Impuissance publique


D’autres élus se montrent plus enthousiastes : « Osez enfin la grande décentralisation », clame Valérie Pécresse, présidente de la Région Île-de-France dans une tribune au Figaro du 17 septembre. Elle voit dans cette annonce un message d’espoir pour dépasser « l’hypertrophie de l’État qui est devenue la source même de son inefficacité ». Et de prôner le recentrage de l’État sur ses missions régaliennes pour « libérer ailleurs la capacité d’agir des élus locaux ». Valérie Pécresse rappelle qu’elle a proposé en 2023 le transfert de pas moins de 43 compétences nouvelles, de l’aide aux entreprises au tourisme en passant par l’indemnisation des chômeurs… et de préconiser la suppression des agences nationale comme l’Ademe, reprenant un air déjà entendu à droite et à l’extrême droite.
« Le problème n’est pas le nombre de strates comparable à celui de nos voisins européens, prévient Franck Leroy président de la Région Grand-Est qui s’oppose par avance aux hypothèses de suppression d’une strate.

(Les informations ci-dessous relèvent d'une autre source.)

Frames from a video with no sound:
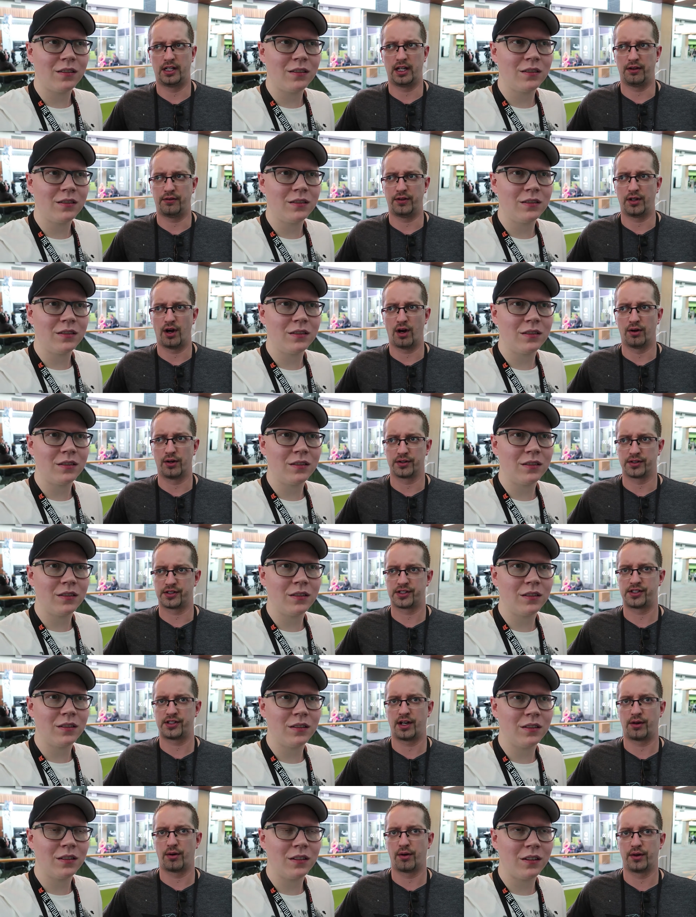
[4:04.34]
Speaker 1: DVR on
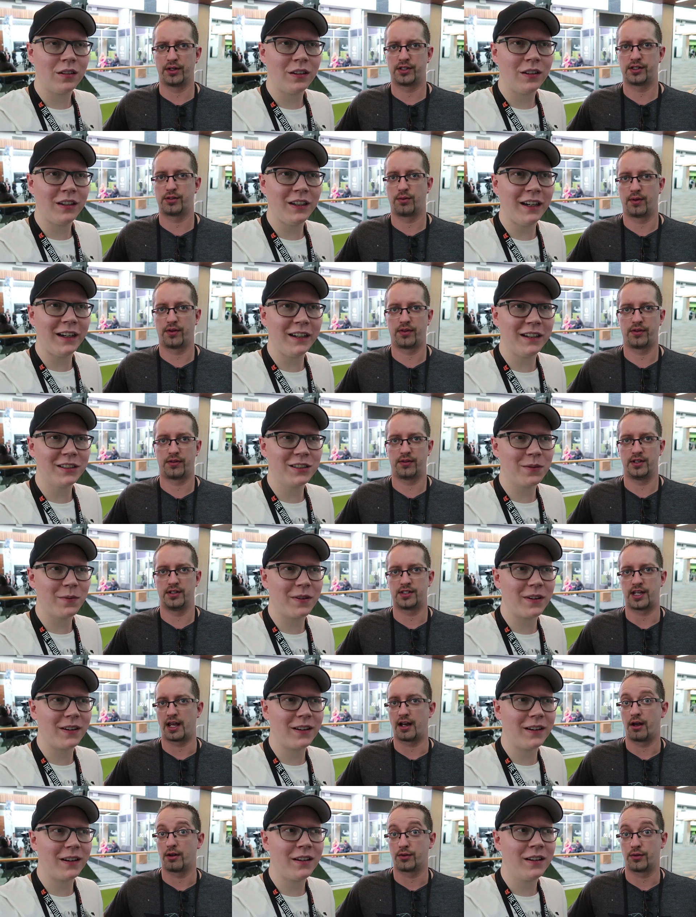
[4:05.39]
steroids, yeah,
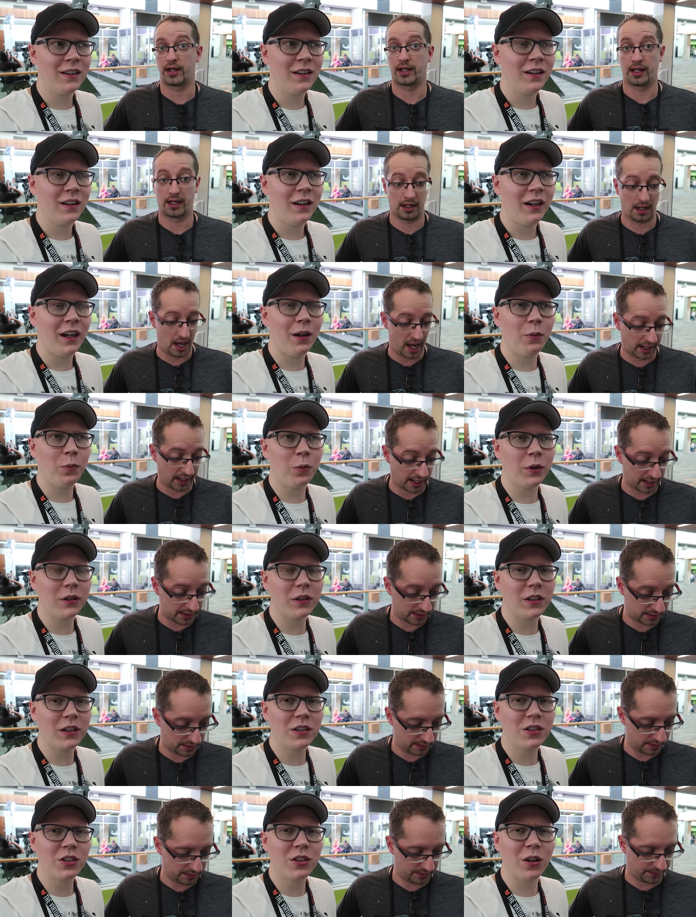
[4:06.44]
inside out tracking. And what
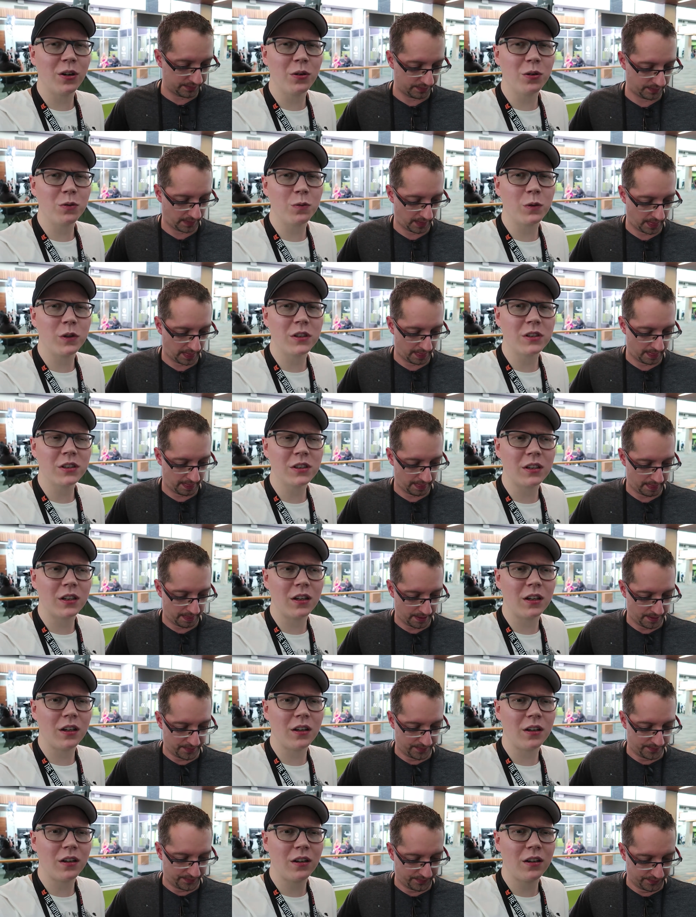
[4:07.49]
they showed was
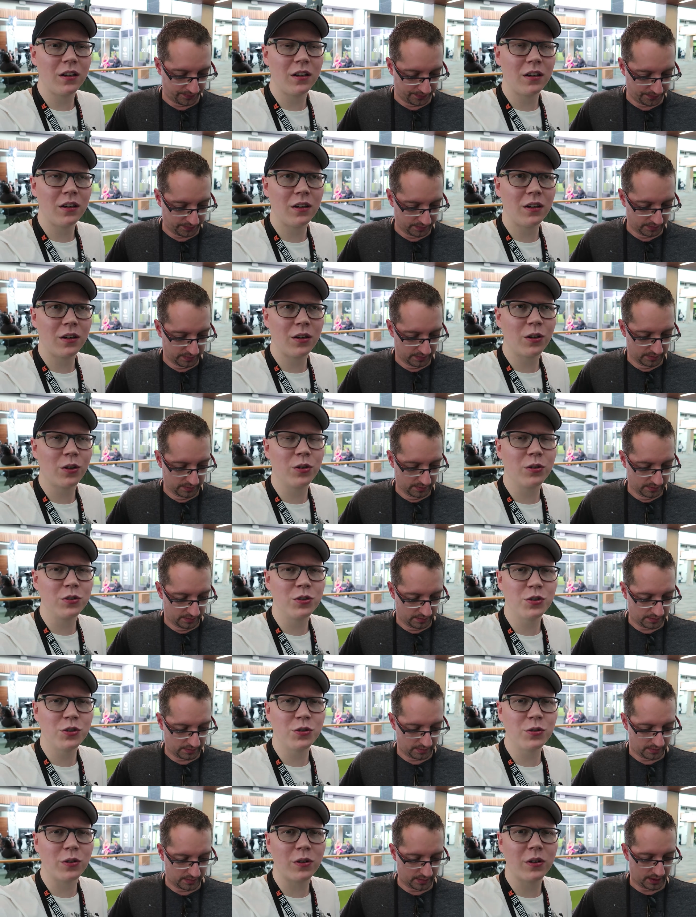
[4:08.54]
a, a, a,
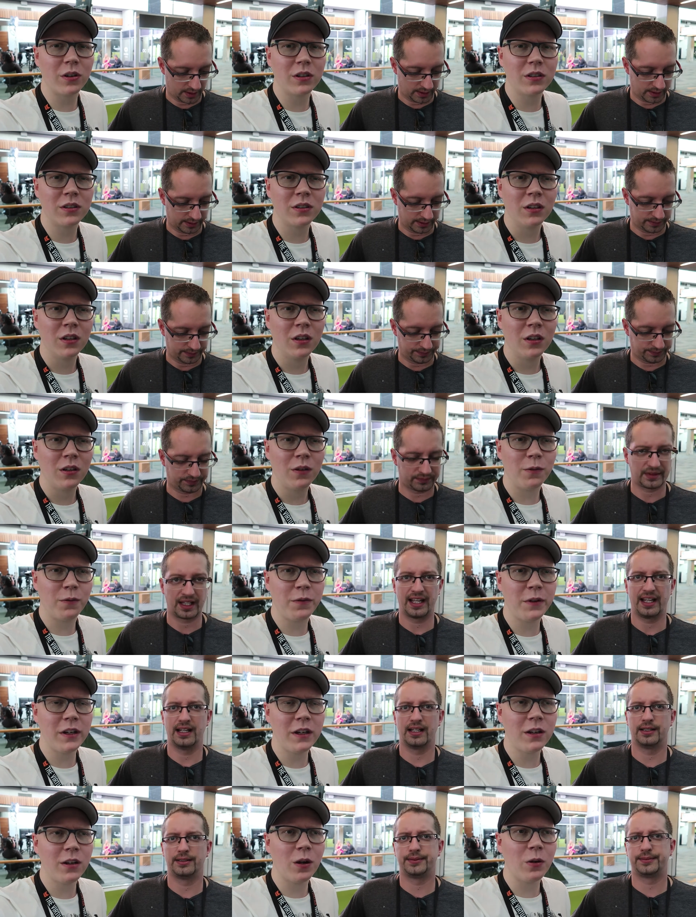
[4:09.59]
short
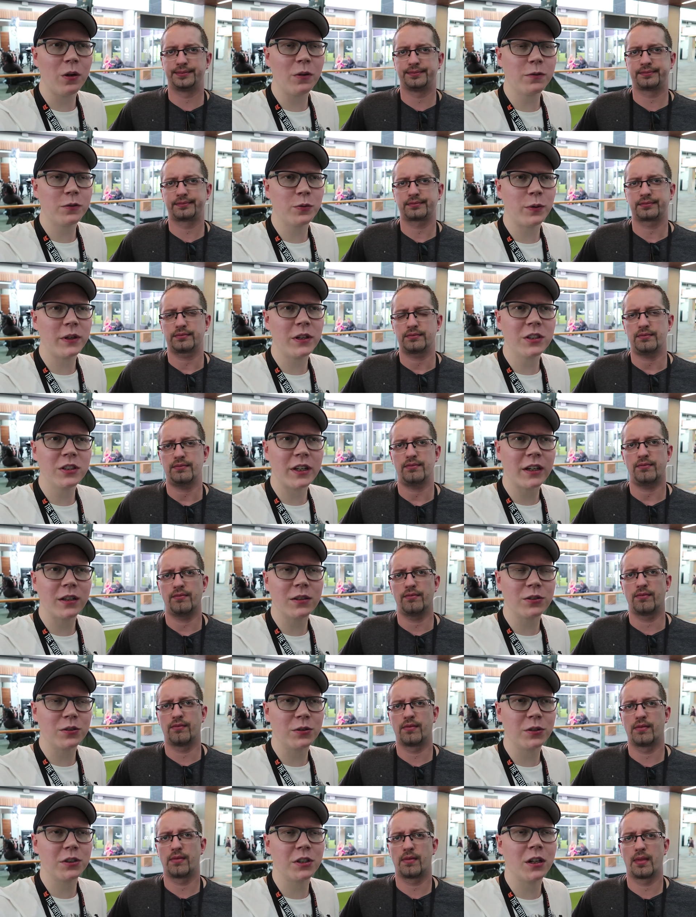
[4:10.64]
Speaker 2: video of 20
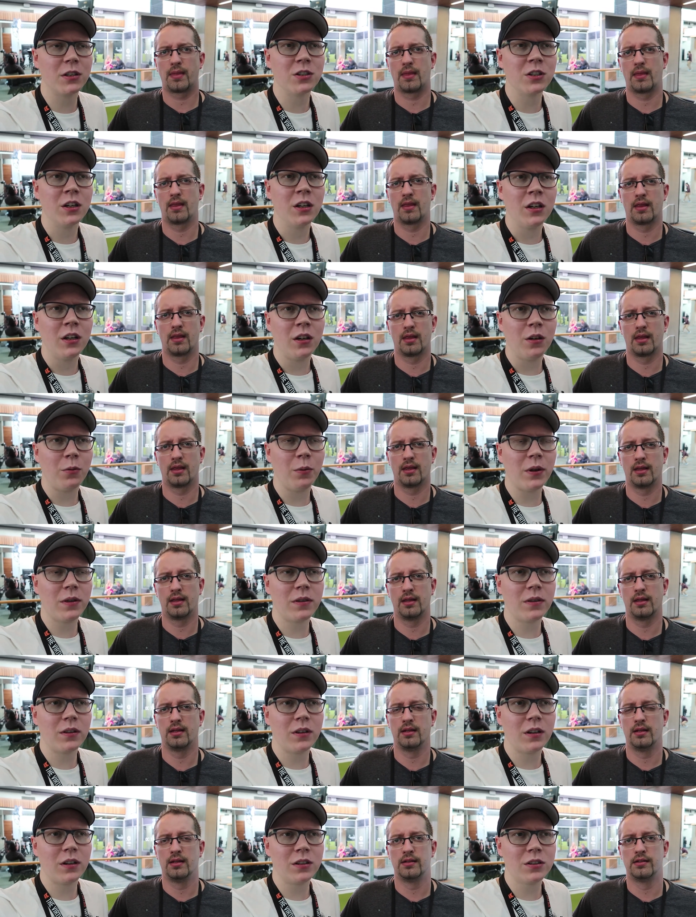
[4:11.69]
seconds or such with
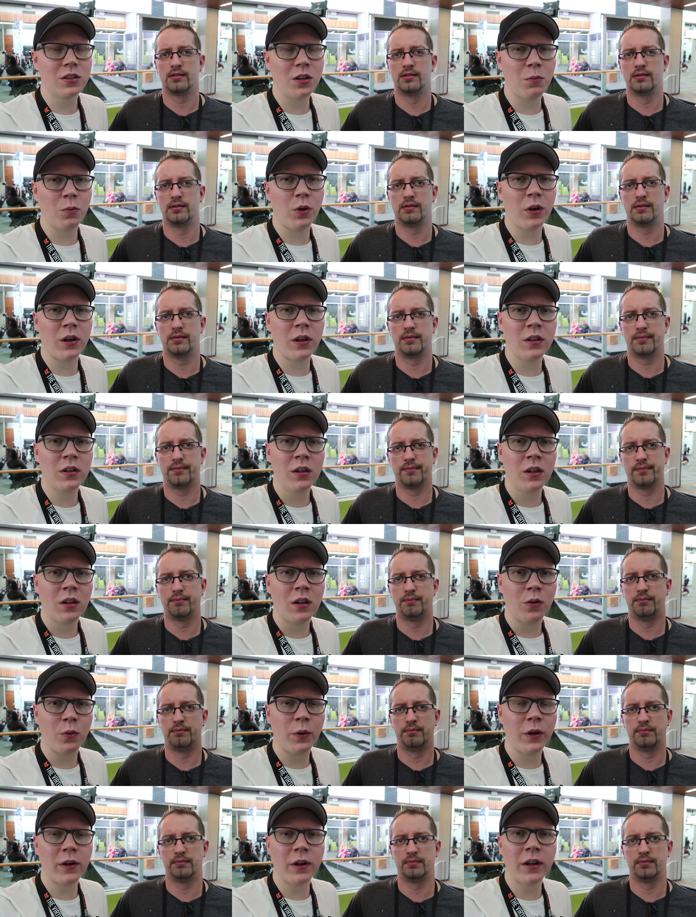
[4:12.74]
uh, someone
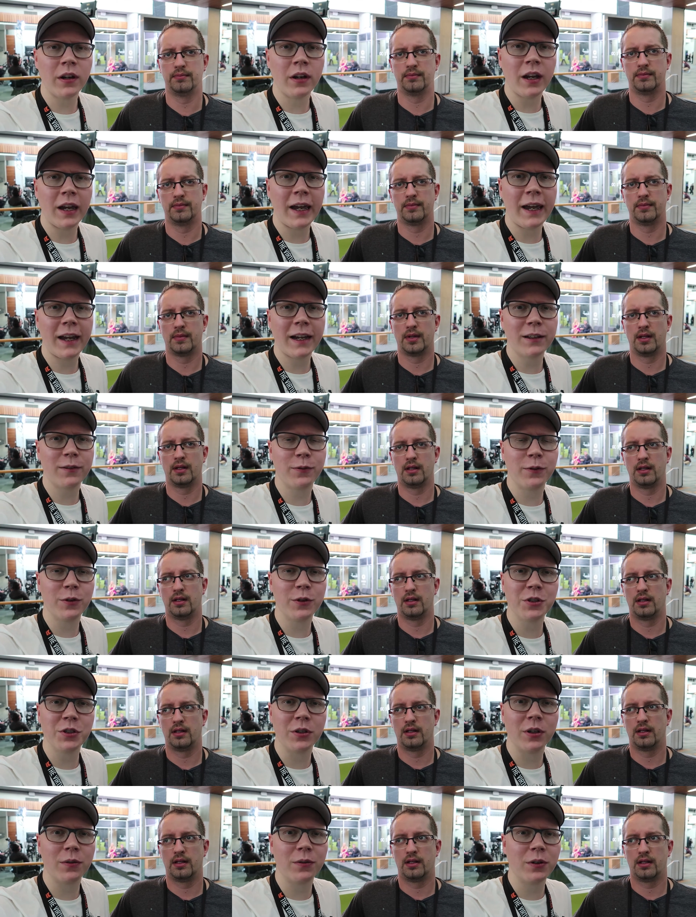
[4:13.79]
wearing a hacked
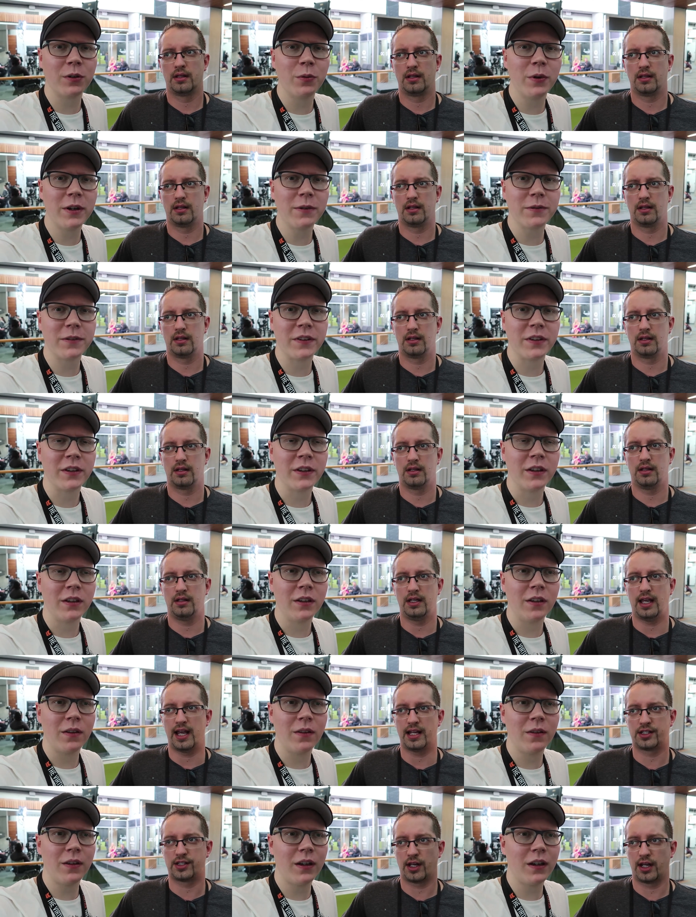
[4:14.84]
version of a Rift.
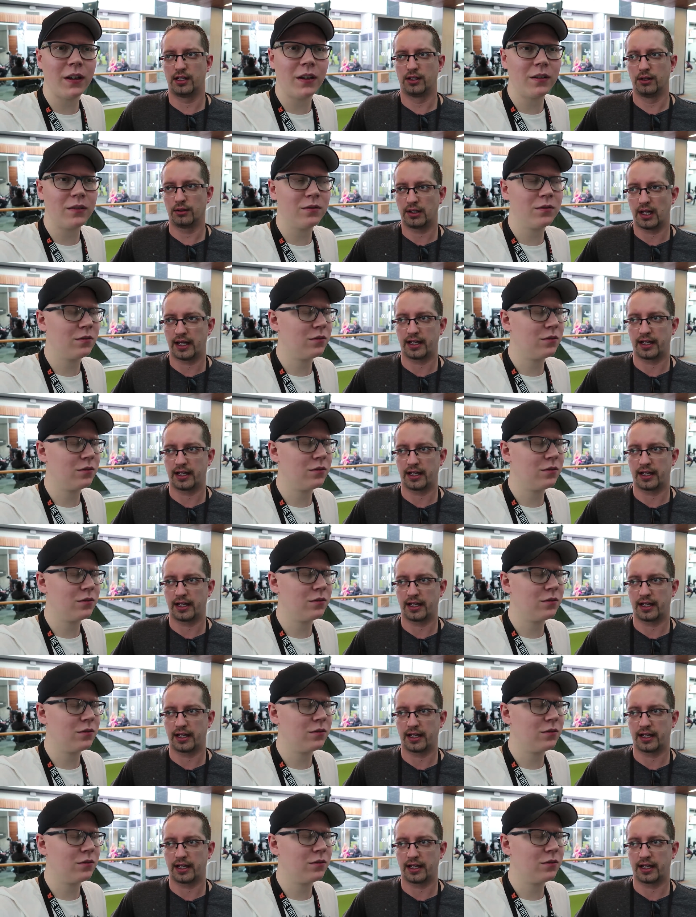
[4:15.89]
Speaker 1: Yeah, it looked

Le vrai problème c’est l’État qui double sans cesse l’action des collectivités avec une administration parallèle qui brouille les responsabilités et entretient l’impuissance publique. » Et de proposer également une répartition entre les missions régaliennes dévolues à l’État au profit d’une liberté accrue des collectivités territoriales supposant « des moyens financiers réels mais aussi un véritable pouvoir réglementaire. » 


Fédéralisme ou jacobinisme ?

Le débat sur la décentralisation dépasse les seuls enjeux techniques et institutionnel. Il renvoie à des visions contrastées de l’organisation de l’État. Deux visions contrastées, régulièrement défendues dans nos colonnes. Ainsi Grégory Berckowicz propose de : « remplacer les régions par des provinces autonomes, dotées de larges compétences politiques, législatives et fiscales. » Il s’inspire des modèles ultramarins, comme la Corse, pour défendre une République décentralisée où les territoires retrouveraient leur capacité d’initiative. À l’inverse, le politologue Benjamin Morel cherche, lui, une voie d’équilibre : la décentralisation doit garantir l’égalité entre les territoires tout en leur donnant une réelle autonomie maîtrisée, en particulier aux communes qui doivent voir leurs responsabilités clarifiées et leurs ressources garanties.
Pour Arnaud Brennetot, professeur des universités en géographie politique et aménagement du territoire, la proposition de Sébastien Lecornu relève d’une forme d’illusion périlleuse : « l’idée avancée ici consiste à clarifier l’action publique, à éviter les redondances et interférences et, au-delà, à rendre plus rationnelle et économe l’organisation des institutions publiques, analyse-t-il. Une telle rhétorique, assimilée abusivement à la décentralisation, laisse entendre que chaque compétence pourrait être prise en charge par un niveau institutionnel optimal, justifiant que les autres niveaux lui réservent l’exclusivité ». Or questionne le géographe, « Qui peut croire que transition écologique ou accès à la santé peuvent être réglés à un seul niveau d’action ? Que peut faire un EPCI par exemple face aux grandes dynamiques démographiques d’échelle régionale (littoralisation, métropolisation, désertification) ? Comment une Région peut-elle accompagner les entreprises si celles-ci sont pilotées depuis des centres de décision extérieurs ? »
Quoi qu’il en soit dans un contexte de gouvernement minoritaire et de tripartition des forces à l’Assemblée, on voit mal comment un nouvel acte de décentralisation pourrait faire consensus, tout comme le vote du budget 2026. Dès lors ce que Sébastien Lecornu affiche comme un marqueur d’une nouvelle manière de gouverner risque d’apparaître comme une manœuvre supplémentaire d’un pouvoir isolé.